What you will do:
Would you retype the whole listing exactly, leaving its pictures out?

Given records:
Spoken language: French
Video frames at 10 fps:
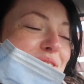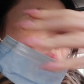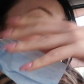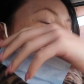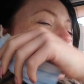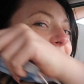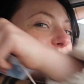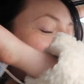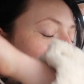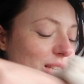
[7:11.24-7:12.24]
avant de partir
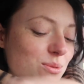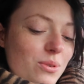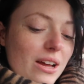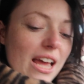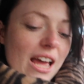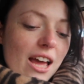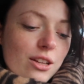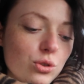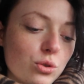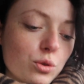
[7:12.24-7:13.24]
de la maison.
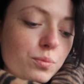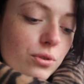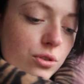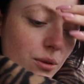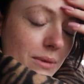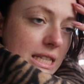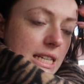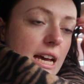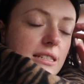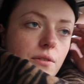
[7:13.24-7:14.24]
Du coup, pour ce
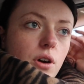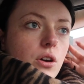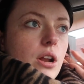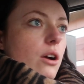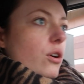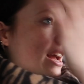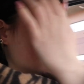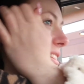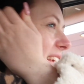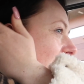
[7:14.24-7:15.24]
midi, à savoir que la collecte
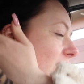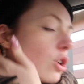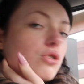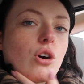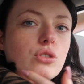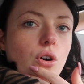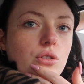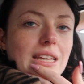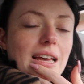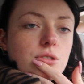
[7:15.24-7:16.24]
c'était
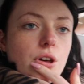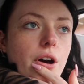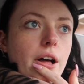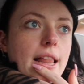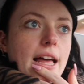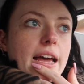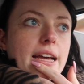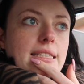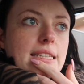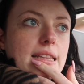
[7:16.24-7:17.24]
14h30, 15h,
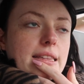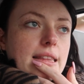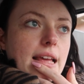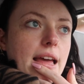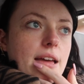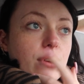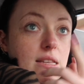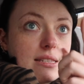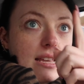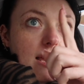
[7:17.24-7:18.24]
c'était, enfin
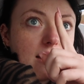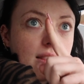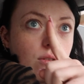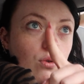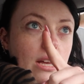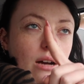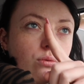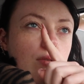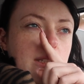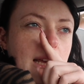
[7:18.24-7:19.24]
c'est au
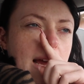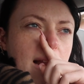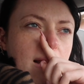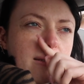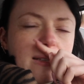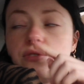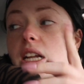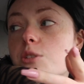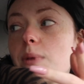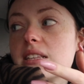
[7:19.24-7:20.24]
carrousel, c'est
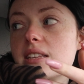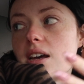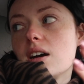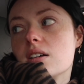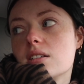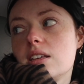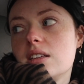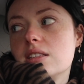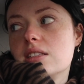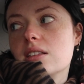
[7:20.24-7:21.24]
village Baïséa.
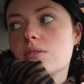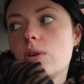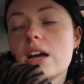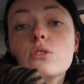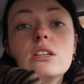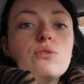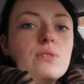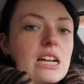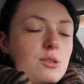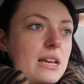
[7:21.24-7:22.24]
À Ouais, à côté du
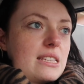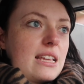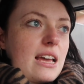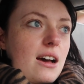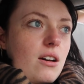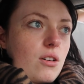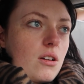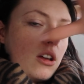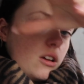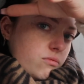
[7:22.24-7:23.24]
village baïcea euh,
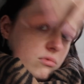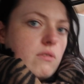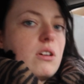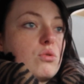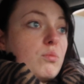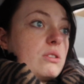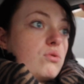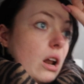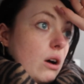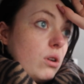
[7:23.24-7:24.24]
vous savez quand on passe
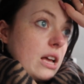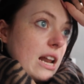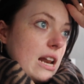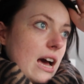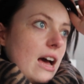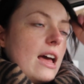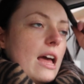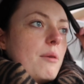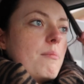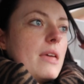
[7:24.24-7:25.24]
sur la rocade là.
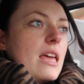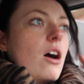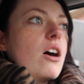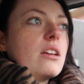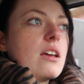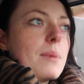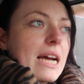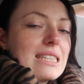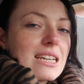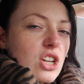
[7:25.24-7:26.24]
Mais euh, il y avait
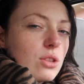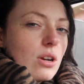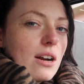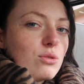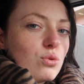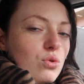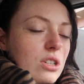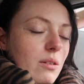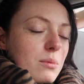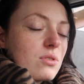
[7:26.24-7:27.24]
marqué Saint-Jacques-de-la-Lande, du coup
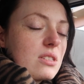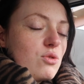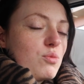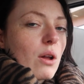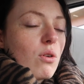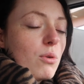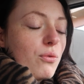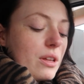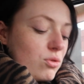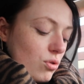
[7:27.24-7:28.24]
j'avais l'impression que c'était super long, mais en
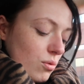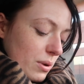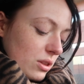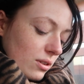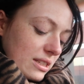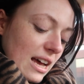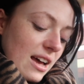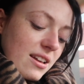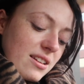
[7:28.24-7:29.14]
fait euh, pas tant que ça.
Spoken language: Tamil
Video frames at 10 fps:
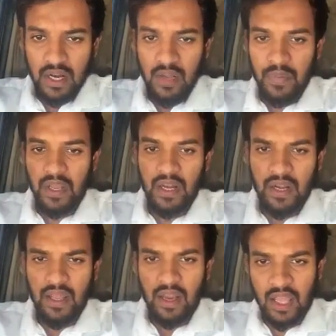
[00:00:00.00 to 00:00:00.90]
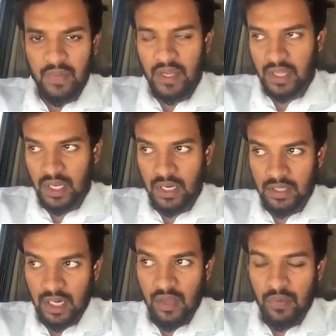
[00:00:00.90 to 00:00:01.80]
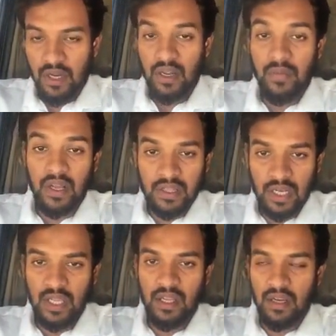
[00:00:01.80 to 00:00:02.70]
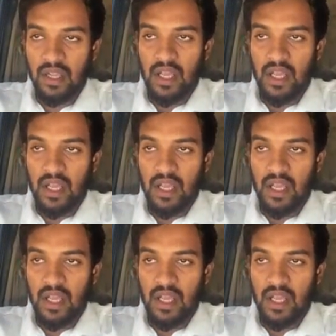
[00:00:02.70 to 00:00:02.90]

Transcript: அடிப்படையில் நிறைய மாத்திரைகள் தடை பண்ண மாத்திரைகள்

Task solution:
Spoken language: French
Video frames at 10 fps:
[7:11.24-7:12.24]
avant de partir
[7:12.24-7:13.24]
de la maison.
[7:13.24-7:14.24]
Du coup, pour ce
[7:14.24-7:15.24]
midi, à savoir que la collecte
[7:15.24-7:16.24]
c'était
[7:16.24-7:17.24]
14h30, 15h,
[7:17.24-7:18.24]
c'était, enfin
[7:18.24-7:19.24]
c'est au
[7:19.24-7:20.24]
carrousel, c'est
[7:20.24-7:21.24]
village Baïséa.
[7:21.24-7:22.24]
À Ouais, à côté du
[7:22.24-7:23.24]
village baïcea euh,
[7:23.24-7:24.24]
vous savez quand on passe
[7:24.24-7:25.24]
sur la rocade là.
[7:25.24-7:26.24]
Mais euh, il y avait
[7:26.24-7:27.24]
marqué Saint-Jacques-de-la-Lande, du coup
[7:27.24-7:28.24]
j'avais l'impression que c'était super long, mais en
[7:28.24-7:29.14]
fait euh, pas tant que ça.
Spoken language: Tamil
Video frames at 10 fps:
[00:00:00.00 to 00:00:00.90]
[00:00:00.90 to 00:00:01.80]
[00:00:01.80 to 00:00:02.70]
[00:00:02.70 to 00:00:02.90]

Transcript: அடிப்படையில் நிறைய மாத்திரைகள் தடை பண்ண மாத்திரைகள்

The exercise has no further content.